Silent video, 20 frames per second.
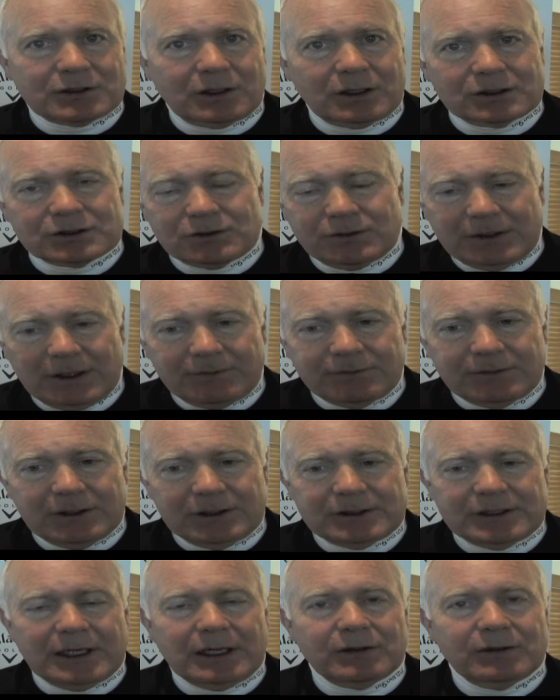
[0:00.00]
arc. So you have to
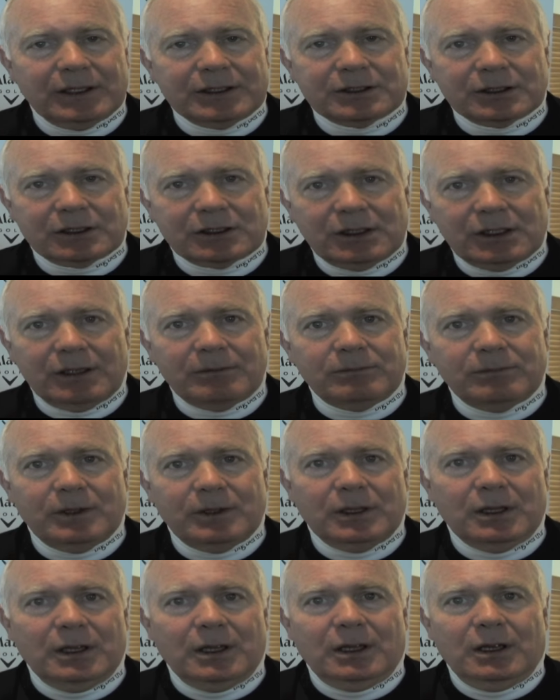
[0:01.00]
hit down. Let the
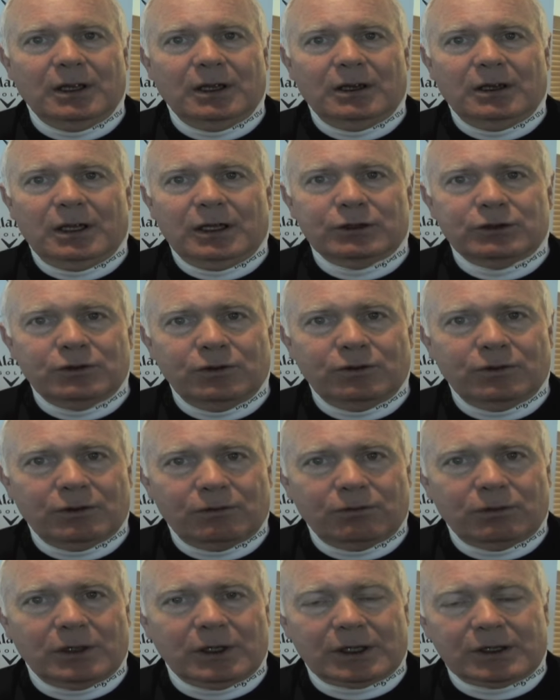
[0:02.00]
club do
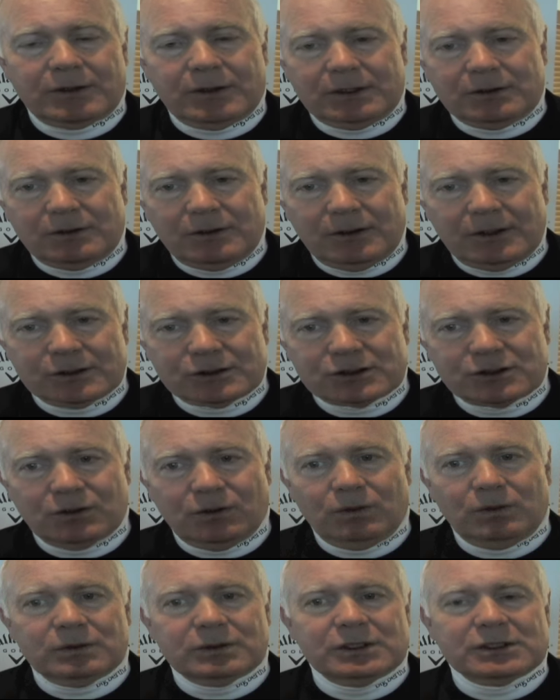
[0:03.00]
the work. The
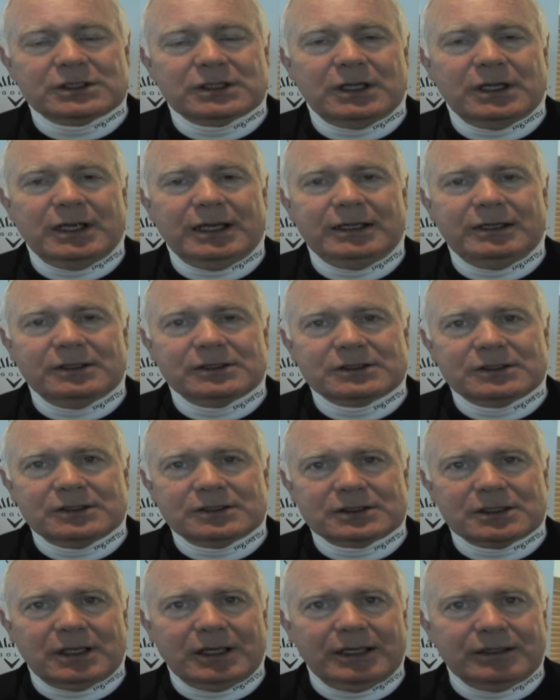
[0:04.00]
sole design is
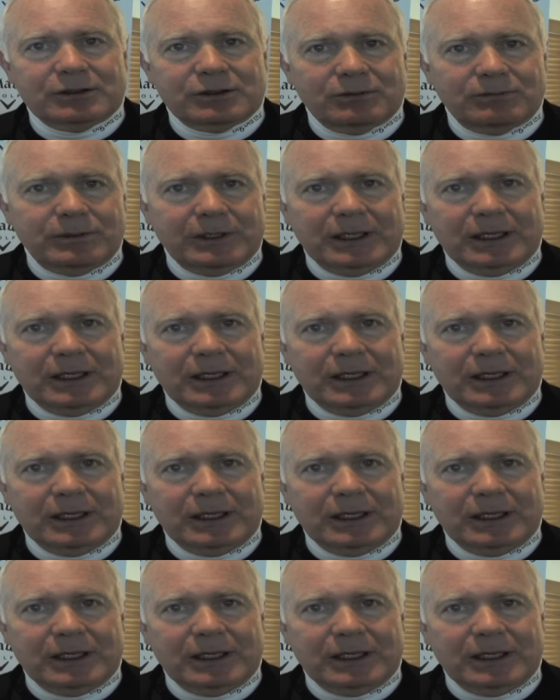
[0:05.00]
designed to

> **Task goal**:
Go through the material above and retype every line exactly, without the images.

> **Reply**:
Silent video, 20 frames per second.
[0:00.00]
arc. So you have to
[0:01.00]
hit down. Let the
[0:02.00]
club do
[0:03.00]
the work. The
[0:04.00]
sole design is
[0:05.00]
designed to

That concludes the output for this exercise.